Activity:
Copy the entries that appear below in full, leaving out any picture among them.

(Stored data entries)
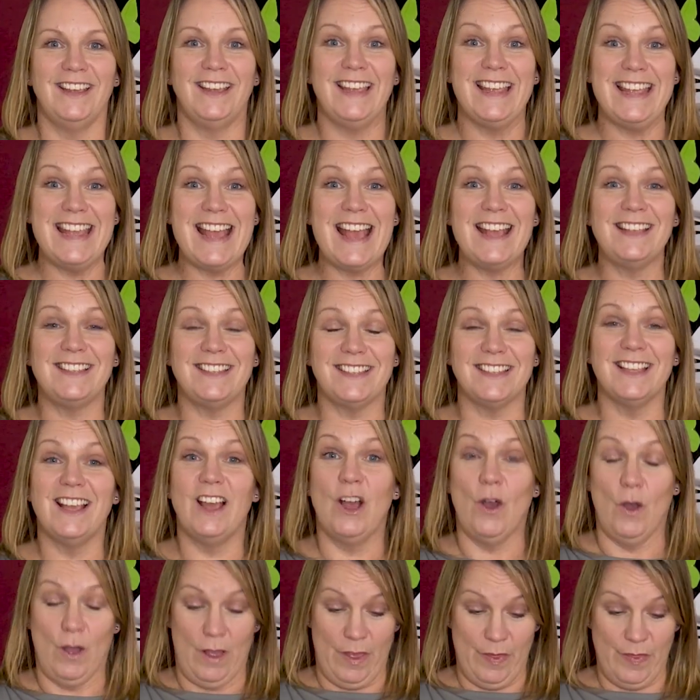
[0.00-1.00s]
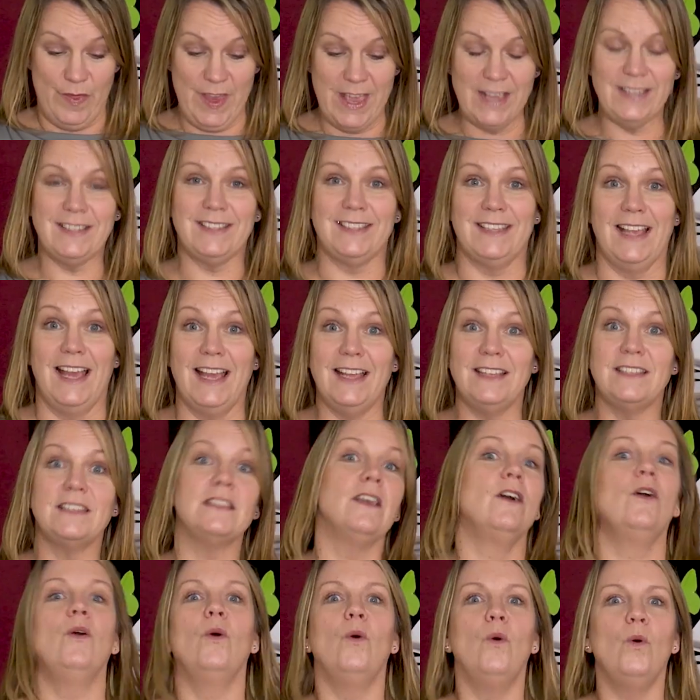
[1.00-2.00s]
Yes, this says
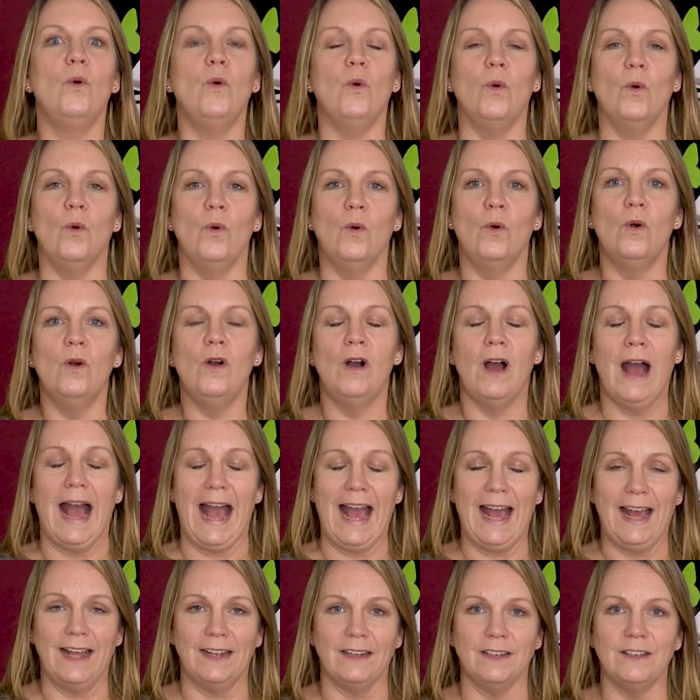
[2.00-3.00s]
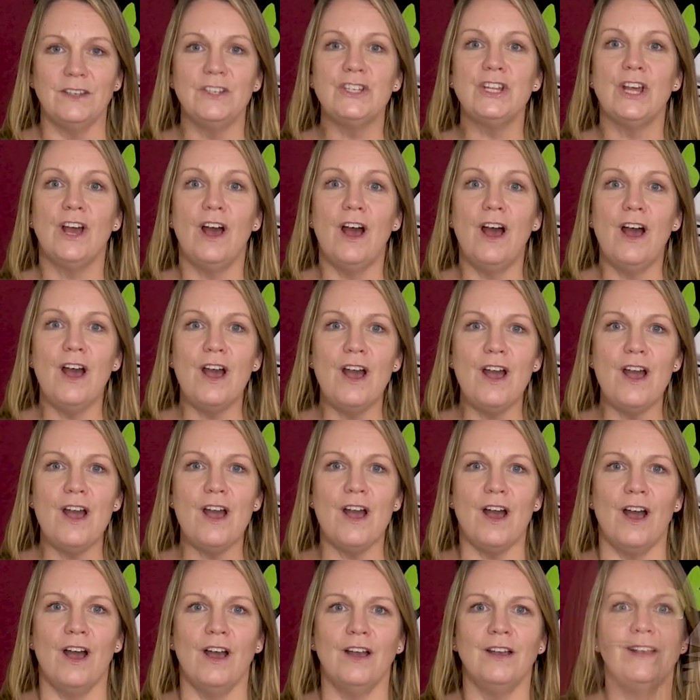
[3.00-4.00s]
or and
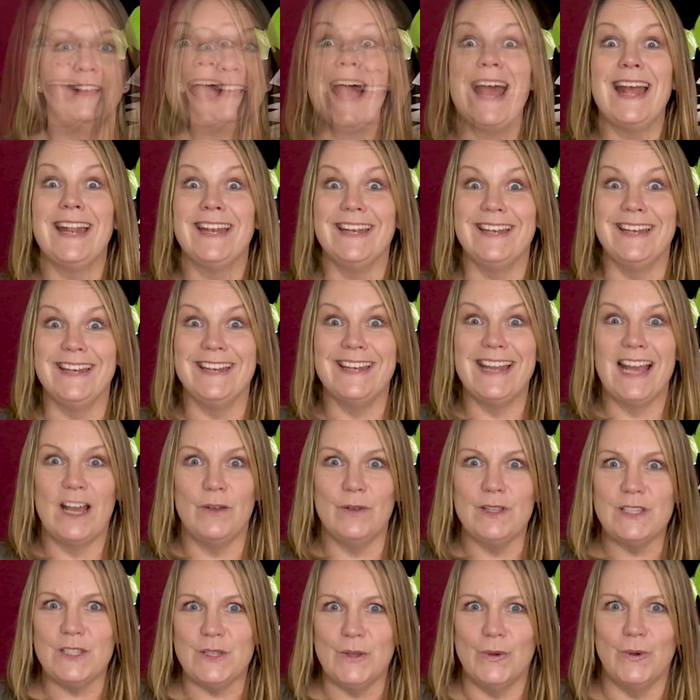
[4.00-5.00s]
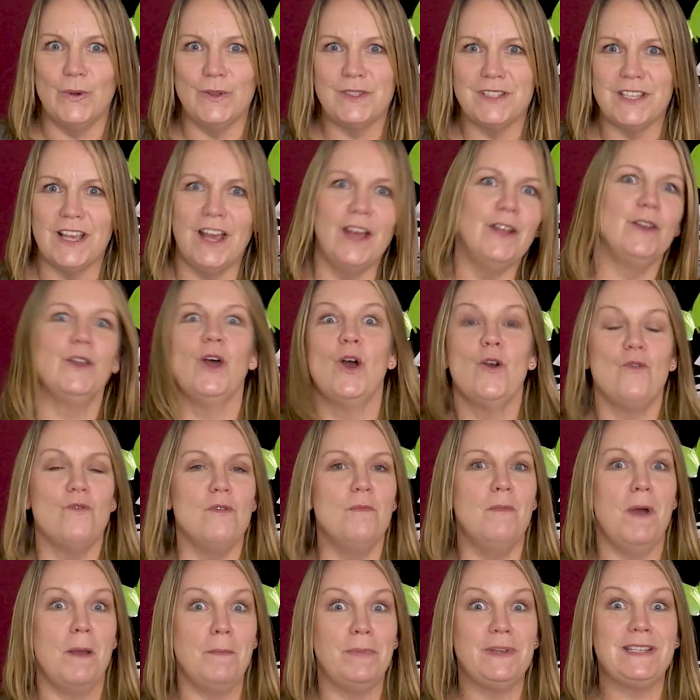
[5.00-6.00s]
Now it's your turn.
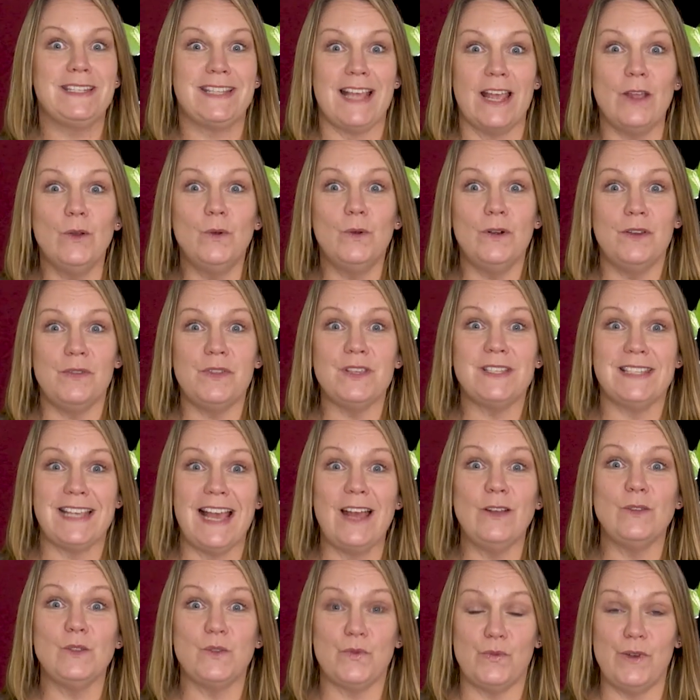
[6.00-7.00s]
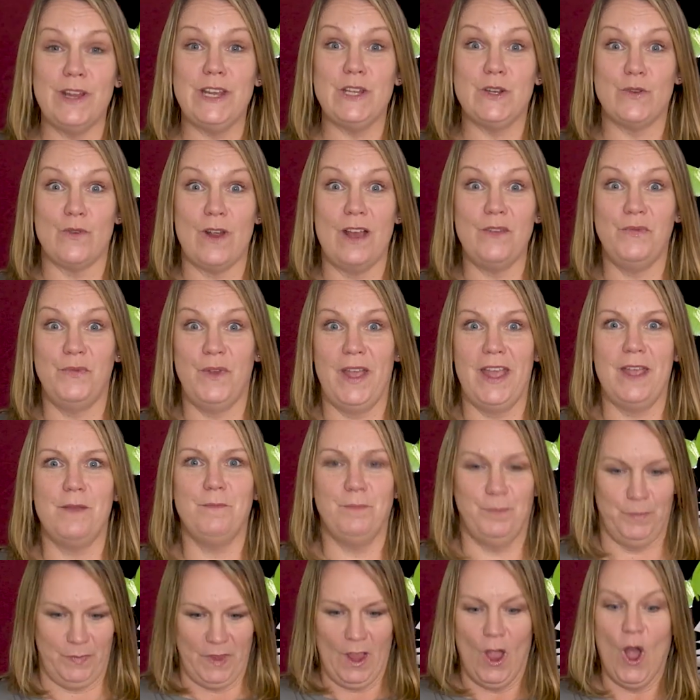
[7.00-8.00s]
Remember to say all of the sounds for each grapheme.
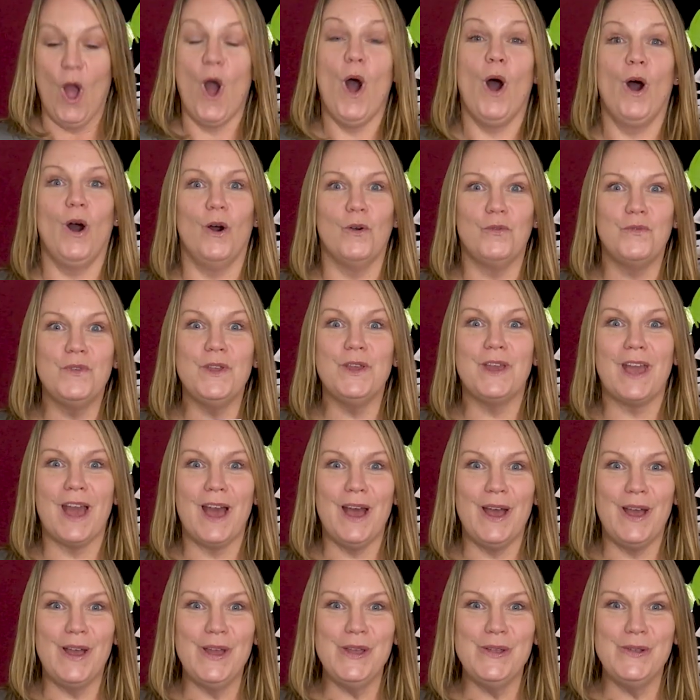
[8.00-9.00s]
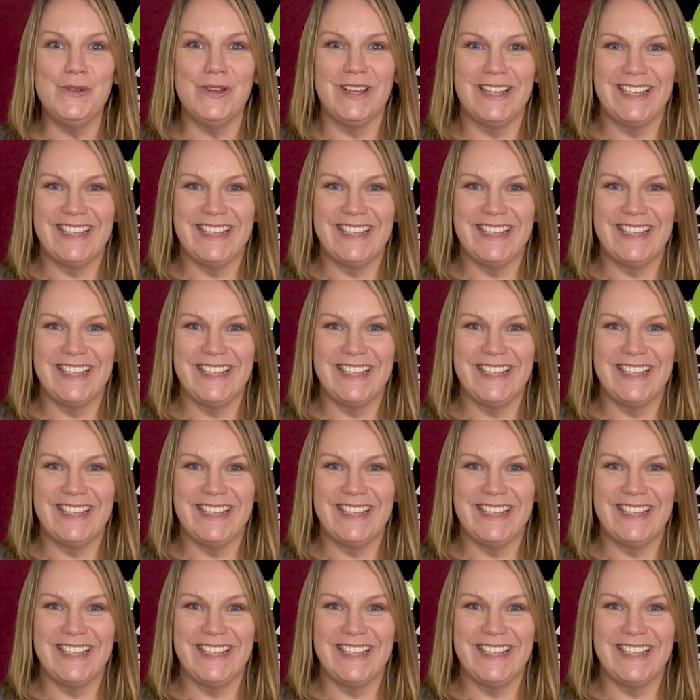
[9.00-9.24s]
Off you go.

Response:
[0.00-1.00s]
[1.00-2.00s]
Yes, this says
[2.00-3.00s]
[3.00-4.00s]
or and
[4.00-5.00s]
[5.00-6.00s]
Now it's your turn.
[6.00-7.00s]
[7.00-8.00s]
Remember to say all of the sounds for each grapheme.
[8.00-9.00s]
[9.00-9.24s]
Off you go.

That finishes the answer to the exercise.